Thank you, ladies! My head is much clear now thanks to your comments. I was so upset and thought about being passive-aggresive as well, but that's not the way..
I'm sure I'll be able to laugh about this in the near future. Especially how sad my husband was. He's a born to be a lawyer type of guy, I've never seen him angry(which is scary!) never won an argument. But when it comes to Elly, he's just a big silly and sweetest guy ever 

And Aastha!! I didn't know you're Gustave's mommy! (sorry, I'm not good with names!)
Mieka must be the new girl. I just saw her pics, she's just lovely..Janet(Sneakers' mom) mention you guys had playdate together right before you got Mieka. I thought what a small world, I'd better keep that secret. Haha. 

Thank you again Aastha, Celeta, Mags, Beatriz, and Pam! SM is the best.


----------



## Dominic (Nov 4, 2012)

pammy4501 said:


> I'd rather see Elly than their stupid kid.


LMAO I wrote to the crazy lady on IG and almost said her kids cloths were not even cute but I felt that would be too low. Now I wish I had done it. 


Sent from Petguide.com App


----------



## eiksaa (Jun 8, 2012)

Emma, you should IG more pics of your cute designs. I think your style is pretty rare and beautiful. 

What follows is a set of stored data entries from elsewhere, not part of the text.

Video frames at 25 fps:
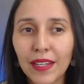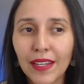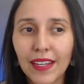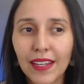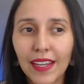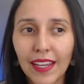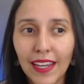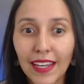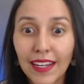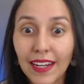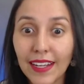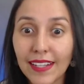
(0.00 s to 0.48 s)

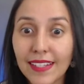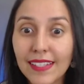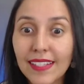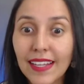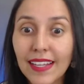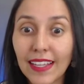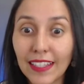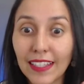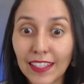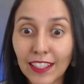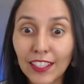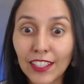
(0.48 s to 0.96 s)
And I
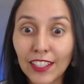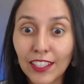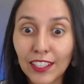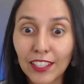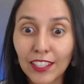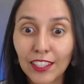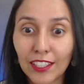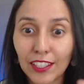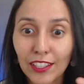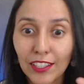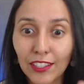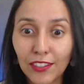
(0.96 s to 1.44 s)
say, look,
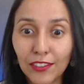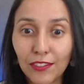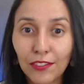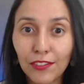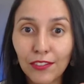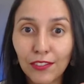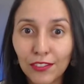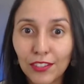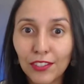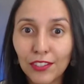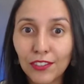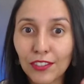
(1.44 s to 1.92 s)

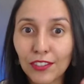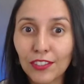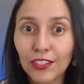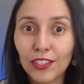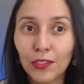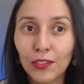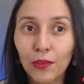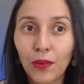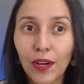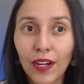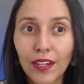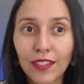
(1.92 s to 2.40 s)

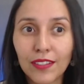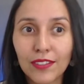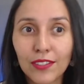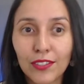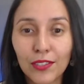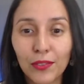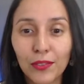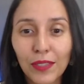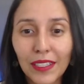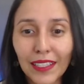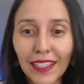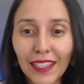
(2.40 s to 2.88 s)
you are
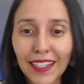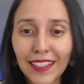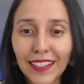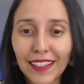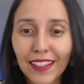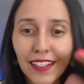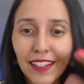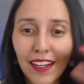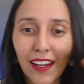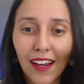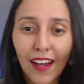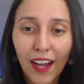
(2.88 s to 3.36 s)
doing like
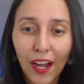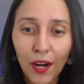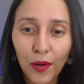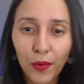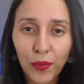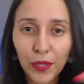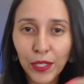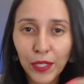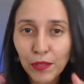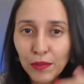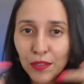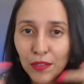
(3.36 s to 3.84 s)
a
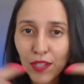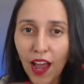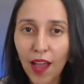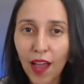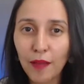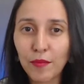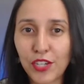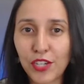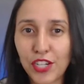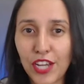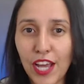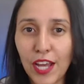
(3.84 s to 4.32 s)

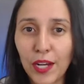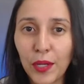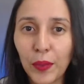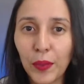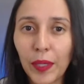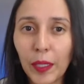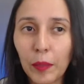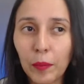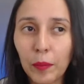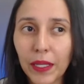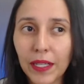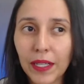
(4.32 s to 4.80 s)
real-time
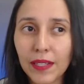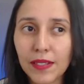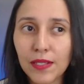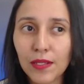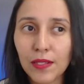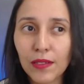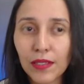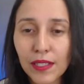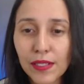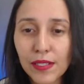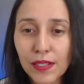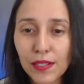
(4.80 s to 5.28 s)
shadowing, because you
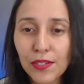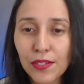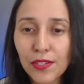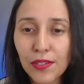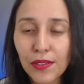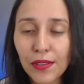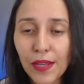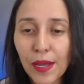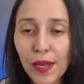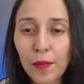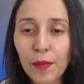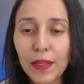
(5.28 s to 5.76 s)
listen to
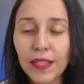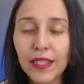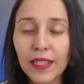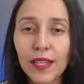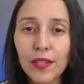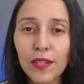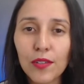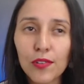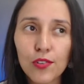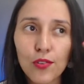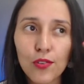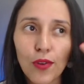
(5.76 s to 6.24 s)
them and then
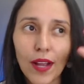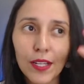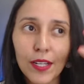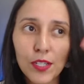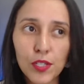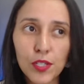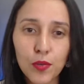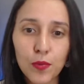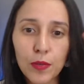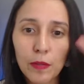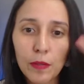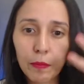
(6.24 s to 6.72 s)
you try
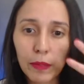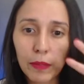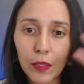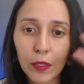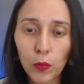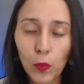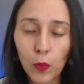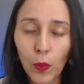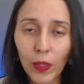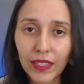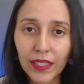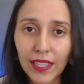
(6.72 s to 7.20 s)
to repeat
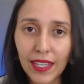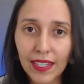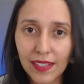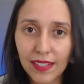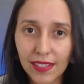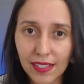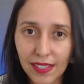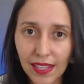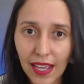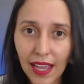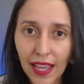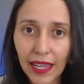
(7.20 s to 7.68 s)
what they
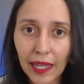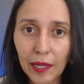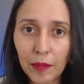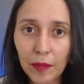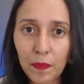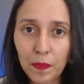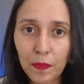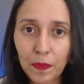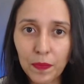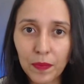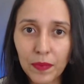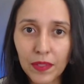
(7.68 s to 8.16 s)
say.
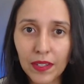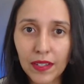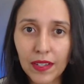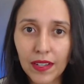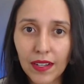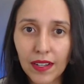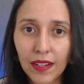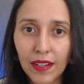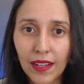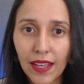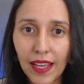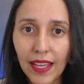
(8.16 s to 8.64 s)

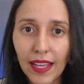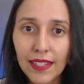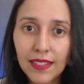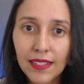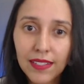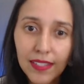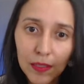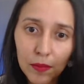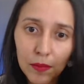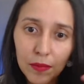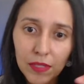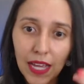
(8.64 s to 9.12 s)
And
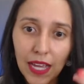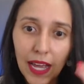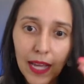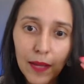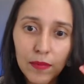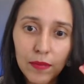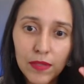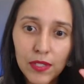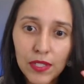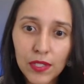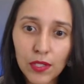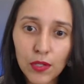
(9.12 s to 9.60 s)

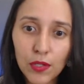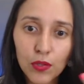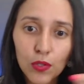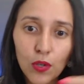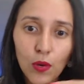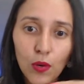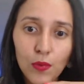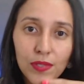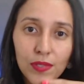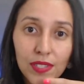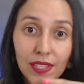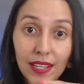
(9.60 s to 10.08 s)
sometimes you
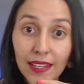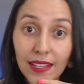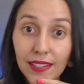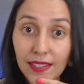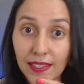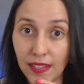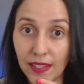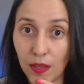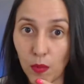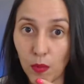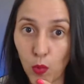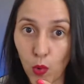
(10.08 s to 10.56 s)
don't say
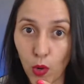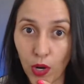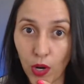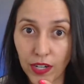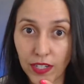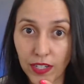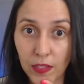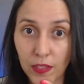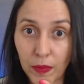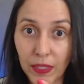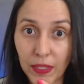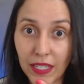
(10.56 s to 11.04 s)
some
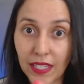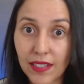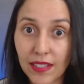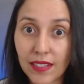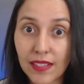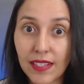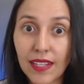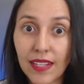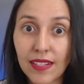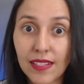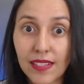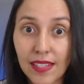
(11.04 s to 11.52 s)
words because
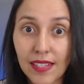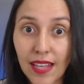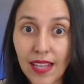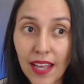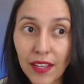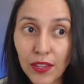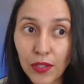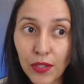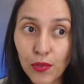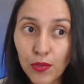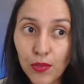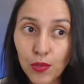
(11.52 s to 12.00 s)
they
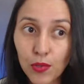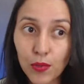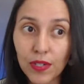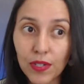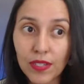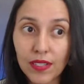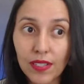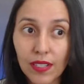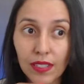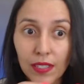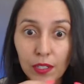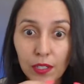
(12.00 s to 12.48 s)
said those
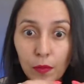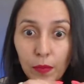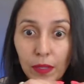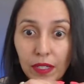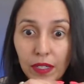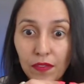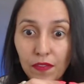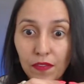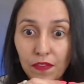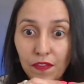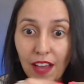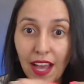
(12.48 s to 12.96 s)
words a little
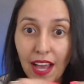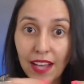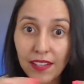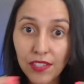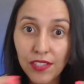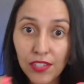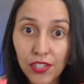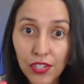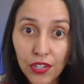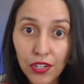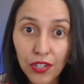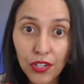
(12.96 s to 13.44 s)
bit
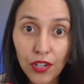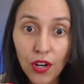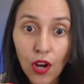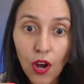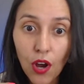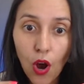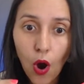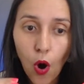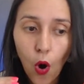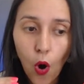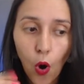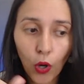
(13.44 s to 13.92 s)
faster,
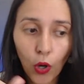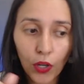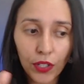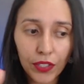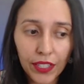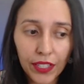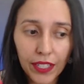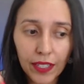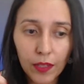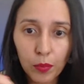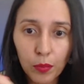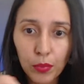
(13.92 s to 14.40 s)
or
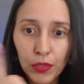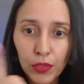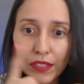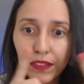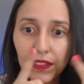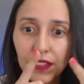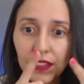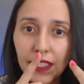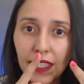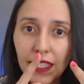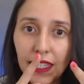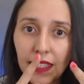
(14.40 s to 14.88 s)
they
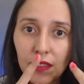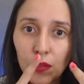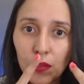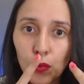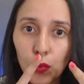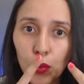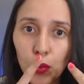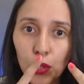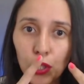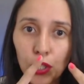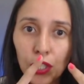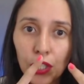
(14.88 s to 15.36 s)
abbreviate the
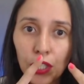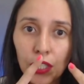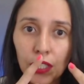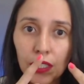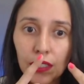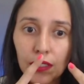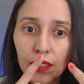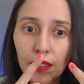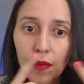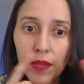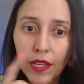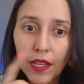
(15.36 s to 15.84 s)

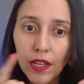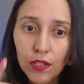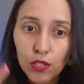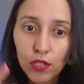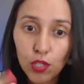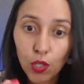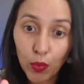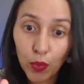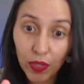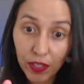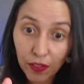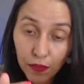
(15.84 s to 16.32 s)
word.
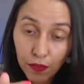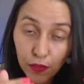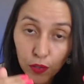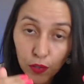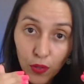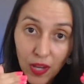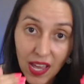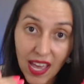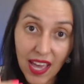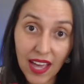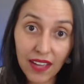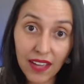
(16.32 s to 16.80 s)
So if you
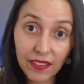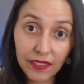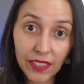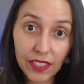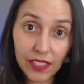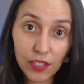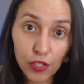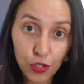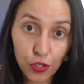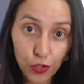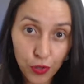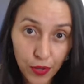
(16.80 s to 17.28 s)
have the
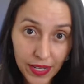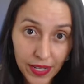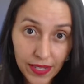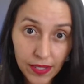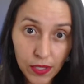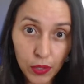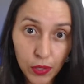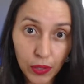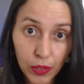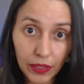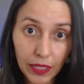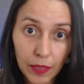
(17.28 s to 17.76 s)

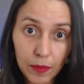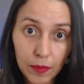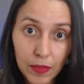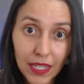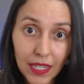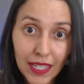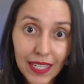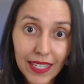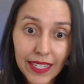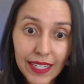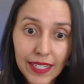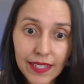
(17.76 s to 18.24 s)
transcript,
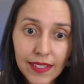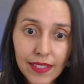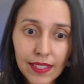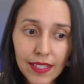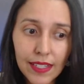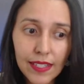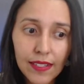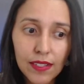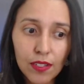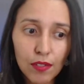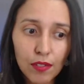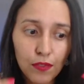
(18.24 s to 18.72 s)
it's
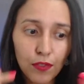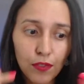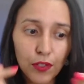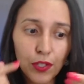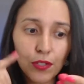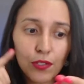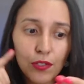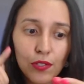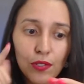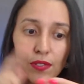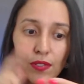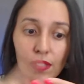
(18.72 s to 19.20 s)
easier for
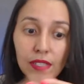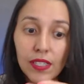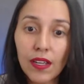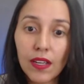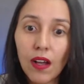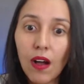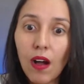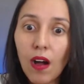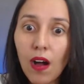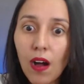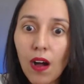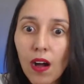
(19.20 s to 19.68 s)
you to see,
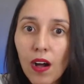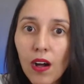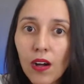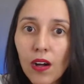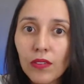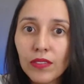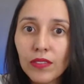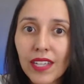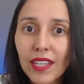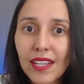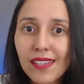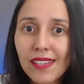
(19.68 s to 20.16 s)

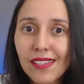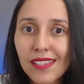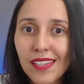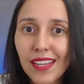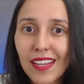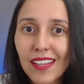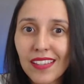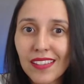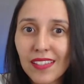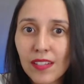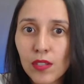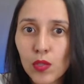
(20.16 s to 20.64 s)
oh, they
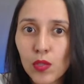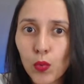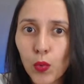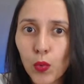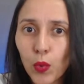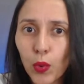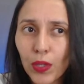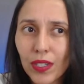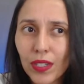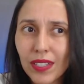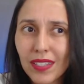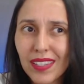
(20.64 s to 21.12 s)
say this
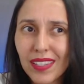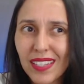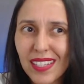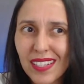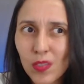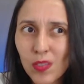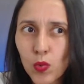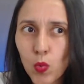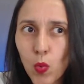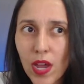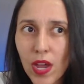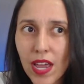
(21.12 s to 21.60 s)
word
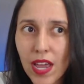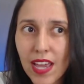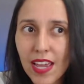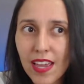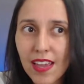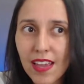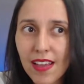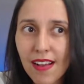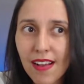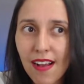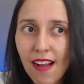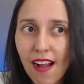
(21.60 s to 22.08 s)
this
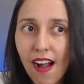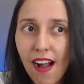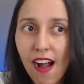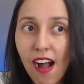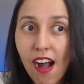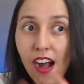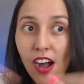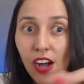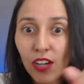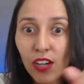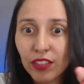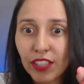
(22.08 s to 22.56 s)
way.
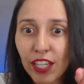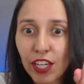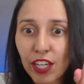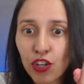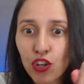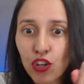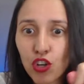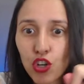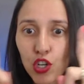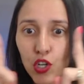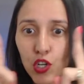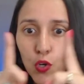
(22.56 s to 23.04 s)
Oh, they
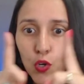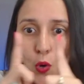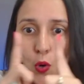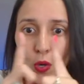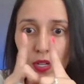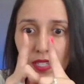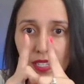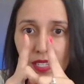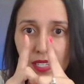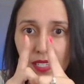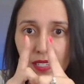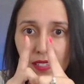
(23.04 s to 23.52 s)

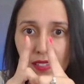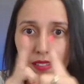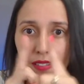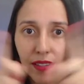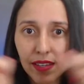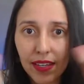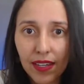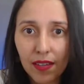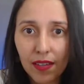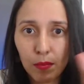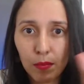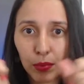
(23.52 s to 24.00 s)
shorten,
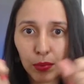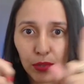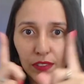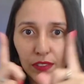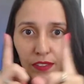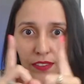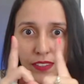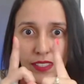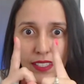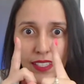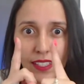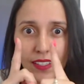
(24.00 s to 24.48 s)
they
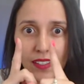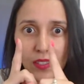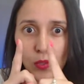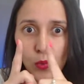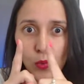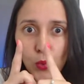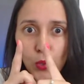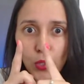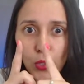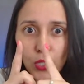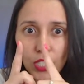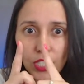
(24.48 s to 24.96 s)
abbreviate the
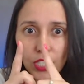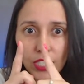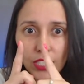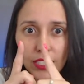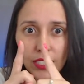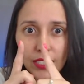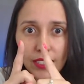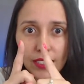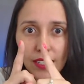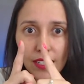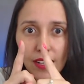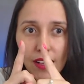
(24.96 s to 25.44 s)

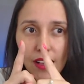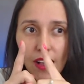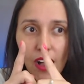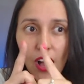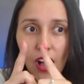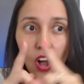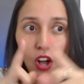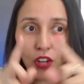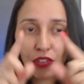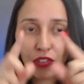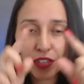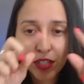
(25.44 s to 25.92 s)
word.
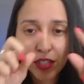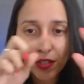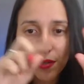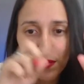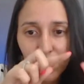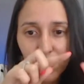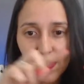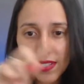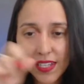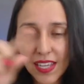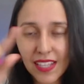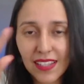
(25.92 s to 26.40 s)
Oh, they don't
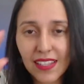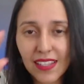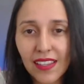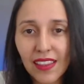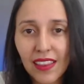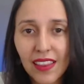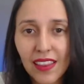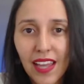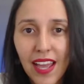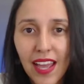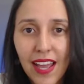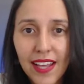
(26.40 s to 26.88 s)
say the
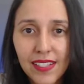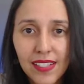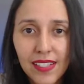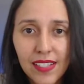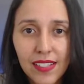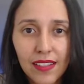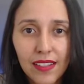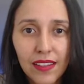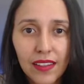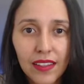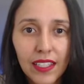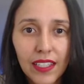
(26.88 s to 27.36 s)
last
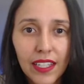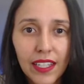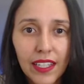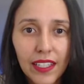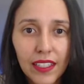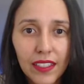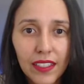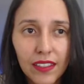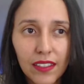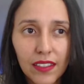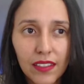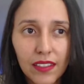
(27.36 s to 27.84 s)

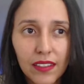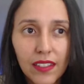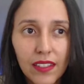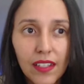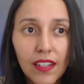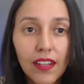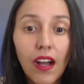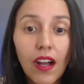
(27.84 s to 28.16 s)
letter.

Sent from Petguide.com Free App


----------



## Snowbody (Jan 3, 2009)

Maybe I"m lucky. I don't know how Instagram works nor plan to. I can't take how nasty people can be. Good luck with it.


----------



## Fluffdoll (Aug 9, 2012)

That's so rude of the last person who commented.:angry:
They're all ganging up on you to get their way. Very low, seriously! I agree with the others who say you should keep your hashtag and delete their comments.


----------



## hoaloha (Jan 27, 2012)

I am going to start using that hashtag too with Obi and owen's pics. Can U make some boy clothes? They'd be happy to model #eloisecloset clothes!!!! No one owns a hashtag! That's the stupidest thing I've ever heard on Instagram.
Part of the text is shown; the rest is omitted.